Можно немного развить эту мысль. Для родившегося в 1938 году Германа, как и для любого человека позднесоветской эпохи, 1930-е — это то, что вспомнить уже невозможно, и одновременно то, что вспомнить необходимо. Отчасти — из-за верности недоговорившим отцам, отчасти — потому что это забвение зияет в самом сердце культуры. Но память тоже всегда лжет. Она сама разыгрывает нарративы и ставит сцены. Сила искусства в том, что оно может эту ложь сделать явной. Оно становится честным тогда, когда предъявляет свою сделанность, искусственность.

Отсюда и странная автономия камеры от повествования, которую тоже анализировал Ямпольский, и парадоксальные монтажные трюки, которых так много в «Лапшине». Тот блуждающий взгляд, которым мы видим события «Лапшина»,— это взгляд, у которого нет своего места в прошлом. Он пытается найти его и терпит поражение, теряется. Он хочет вспомнить, но на деле воображает реальность прошлого, творит ее из подсобного материала. Аутентичность еще одна картинка, монтаж в самом прямом смысле, склейка того мусора времени, что попался под руку: бодрых маршей, трамвайного лязга, горелых пирожков, железных шаров от кровати.

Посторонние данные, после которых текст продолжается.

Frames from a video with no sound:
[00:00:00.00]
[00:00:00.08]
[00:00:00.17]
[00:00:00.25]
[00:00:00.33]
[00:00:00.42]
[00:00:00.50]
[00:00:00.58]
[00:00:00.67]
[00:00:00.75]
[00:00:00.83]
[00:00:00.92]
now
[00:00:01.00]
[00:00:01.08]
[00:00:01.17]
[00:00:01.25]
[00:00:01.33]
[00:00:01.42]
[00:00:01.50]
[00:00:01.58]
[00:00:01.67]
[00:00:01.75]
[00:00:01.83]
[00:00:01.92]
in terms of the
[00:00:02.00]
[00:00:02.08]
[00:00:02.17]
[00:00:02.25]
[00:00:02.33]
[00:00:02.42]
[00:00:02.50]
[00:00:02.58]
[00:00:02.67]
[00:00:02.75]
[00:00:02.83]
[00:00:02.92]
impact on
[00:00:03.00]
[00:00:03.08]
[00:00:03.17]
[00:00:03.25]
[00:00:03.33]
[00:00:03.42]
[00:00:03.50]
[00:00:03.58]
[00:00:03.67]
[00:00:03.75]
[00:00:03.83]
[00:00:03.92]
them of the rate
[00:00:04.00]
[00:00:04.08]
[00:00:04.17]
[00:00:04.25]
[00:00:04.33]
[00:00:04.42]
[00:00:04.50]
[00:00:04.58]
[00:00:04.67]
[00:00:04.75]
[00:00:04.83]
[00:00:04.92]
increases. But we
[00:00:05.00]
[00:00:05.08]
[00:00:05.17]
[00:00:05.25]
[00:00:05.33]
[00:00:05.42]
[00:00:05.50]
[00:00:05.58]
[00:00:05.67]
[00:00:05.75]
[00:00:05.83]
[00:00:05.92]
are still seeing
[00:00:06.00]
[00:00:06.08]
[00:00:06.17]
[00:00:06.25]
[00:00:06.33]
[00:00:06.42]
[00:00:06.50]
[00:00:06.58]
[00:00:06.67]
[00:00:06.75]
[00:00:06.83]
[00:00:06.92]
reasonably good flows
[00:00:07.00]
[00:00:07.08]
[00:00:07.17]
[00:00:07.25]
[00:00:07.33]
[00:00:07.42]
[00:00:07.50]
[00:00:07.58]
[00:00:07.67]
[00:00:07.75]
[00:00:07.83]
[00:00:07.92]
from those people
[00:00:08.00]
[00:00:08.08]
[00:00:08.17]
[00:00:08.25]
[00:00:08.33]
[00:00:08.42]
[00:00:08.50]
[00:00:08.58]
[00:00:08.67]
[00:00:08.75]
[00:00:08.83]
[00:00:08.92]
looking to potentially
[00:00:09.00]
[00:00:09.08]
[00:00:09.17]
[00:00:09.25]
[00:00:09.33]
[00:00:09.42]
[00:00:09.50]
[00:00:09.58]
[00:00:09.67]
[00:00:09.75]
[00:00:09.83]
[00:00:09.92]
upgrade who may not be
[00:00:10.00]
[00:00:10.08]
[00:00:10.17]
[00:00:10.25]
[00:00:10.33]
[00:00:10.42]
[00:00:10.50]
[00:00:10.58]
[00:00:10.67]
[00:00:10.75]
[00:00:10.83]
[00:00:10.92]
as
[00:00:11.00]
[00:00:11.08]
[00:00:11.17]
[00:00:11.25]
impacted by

Еще одна особенность «Лапшина», о которой тоже часто писали критики: персонажи здесь постоянно смотрят в камеру. Это нарушение кинематографического этикета: взгляд, обращенный к зрителю,— сильный жест, требующий сильных оснований. У Германа их будто бы нет. Тот или иной герой, важный для истории или ничем не примечательный, смотрит на нас и отворачивается. Контакт установлен и сразу потерян. В этой серии встреч, может быть, главное событие фильма. Взгляд Германа — это немного взгляд Орфея. Каждый персонаж, даже простой прохожий, для него — маленькая Эвридика. Автор тщится поймать в его глазах прошлое, вырвать его из ада забвения. Задача обреченная, потому что этот ад художник строит сам. Но в этой жажде и в этой обреченности и есть смысл германовского искусства. Показать убитое прошлое невозможно, но можно показать движение воспоминания во всей его этической силе.